Michael Kay writes on his blog: “Could XPath have been better”, suggesting XPath would have been a nicer language without all the little inconsistencies. Instead, he’d rather map more or less everything to built in functions and their application to sequences, including the axes, predicates, and so on.
This very much sounds like an implementors pipe dream: remove all the annoying inconsistencies and make it easier to create fast implementations.
If you are done replacing all implicit syntax with function calls, I think you might find that you have written a LISP interpreter with built in functions (some with funny or punctuation names) for DOM navigation. Not that that would be a bad thing.
Though this makes one wonder what the actual proposed value of XPath is, once you reduced it to a LISP dialect. Probably the restricted expressiveness and from that the ability of analyzing the function applications to produce a clever execution strategy.
This always reminds me of Erik Meijer and his presentation on LINQ at VLDB 2005 (?), where he demonstrated how LINQ effectively maps certain function applications (selection, projection) to different repositories.

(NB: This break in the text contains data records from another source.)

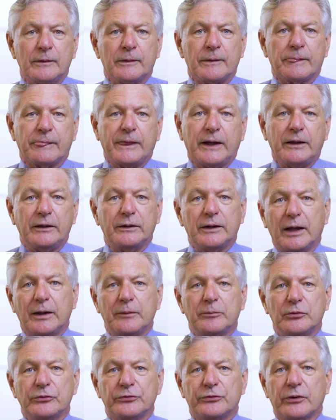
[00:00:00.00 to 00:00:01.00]
That
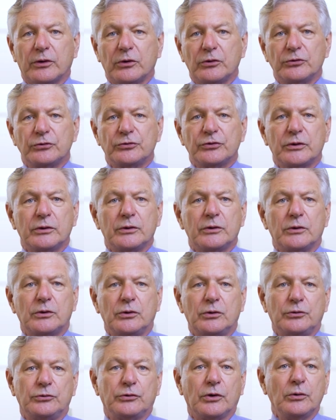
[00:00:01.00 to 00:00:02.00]
enables those
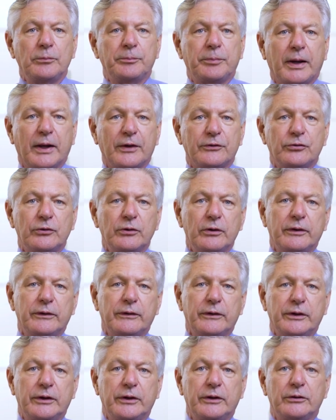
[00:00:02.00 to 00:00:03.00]
who don't pass early in
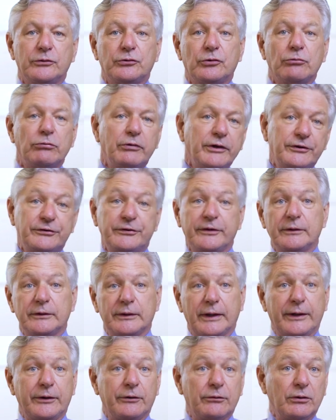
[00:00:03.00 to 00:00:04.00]
the year to resit
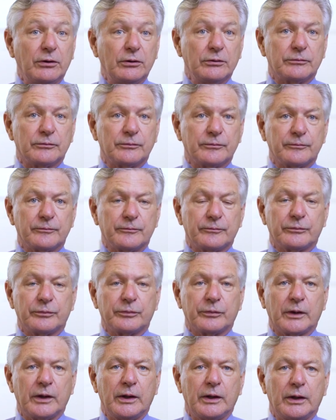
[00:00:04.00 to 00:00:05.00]
later on.
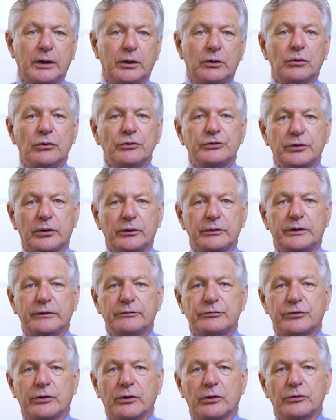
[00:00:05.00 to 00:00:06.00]
It also
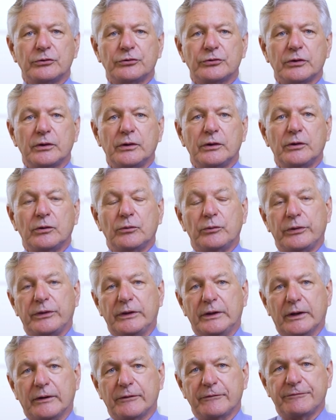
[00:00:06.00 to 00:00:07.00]
gives those with
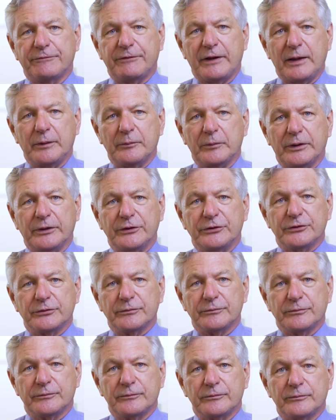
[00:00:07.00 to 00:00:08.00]
young families,
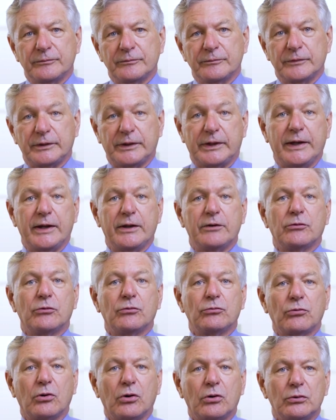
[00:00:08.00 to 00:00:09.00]
carer
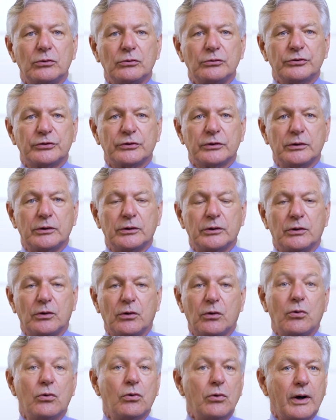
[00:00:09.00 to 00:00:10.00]
roles,
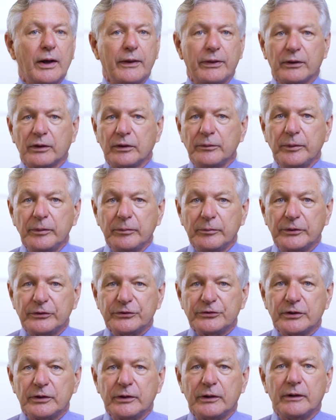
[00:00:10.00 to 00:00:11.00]
or other
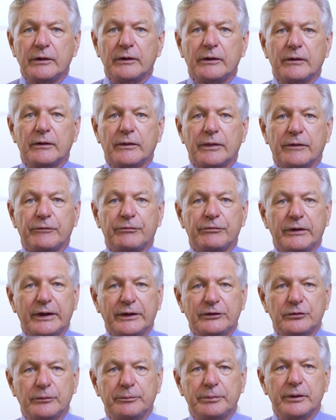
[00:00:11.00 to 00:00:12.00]
commitments, the
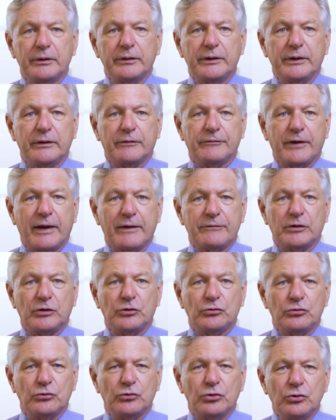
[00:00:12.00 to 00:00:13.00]
flexibility of
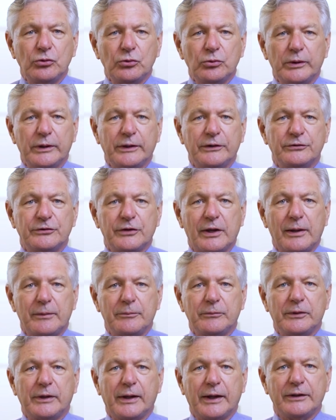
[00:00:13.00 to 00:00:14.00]
having 2
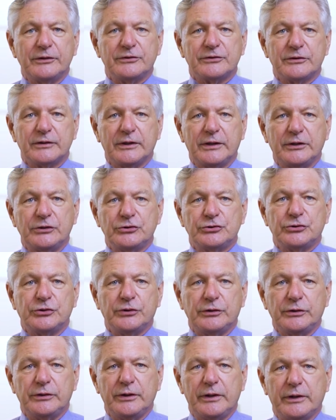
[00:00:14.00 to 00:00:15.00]
exam dates each
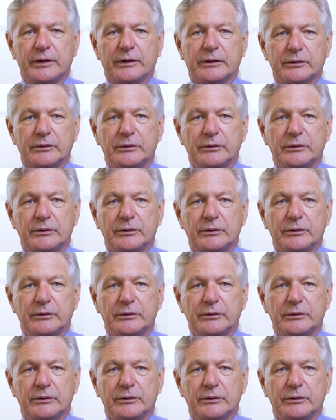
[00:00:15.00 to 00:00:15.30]
year.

I still like the approach: provide a somewhat unified syntax, hand over an Abstract Syntax Tree at run time to the data source/repository, and let that find a good way of executing the query. Integrating the query language into the programming language very much reduces the pain for users, and creates a uniform interface for many different data sources.
This is of course limited to the .NET platform and effectively SQL only, afaik, and I have never actually used LINQ, so I have no idea how good it works out in practice. I might imagine that tool support (profiling! indexes!) can be difficult.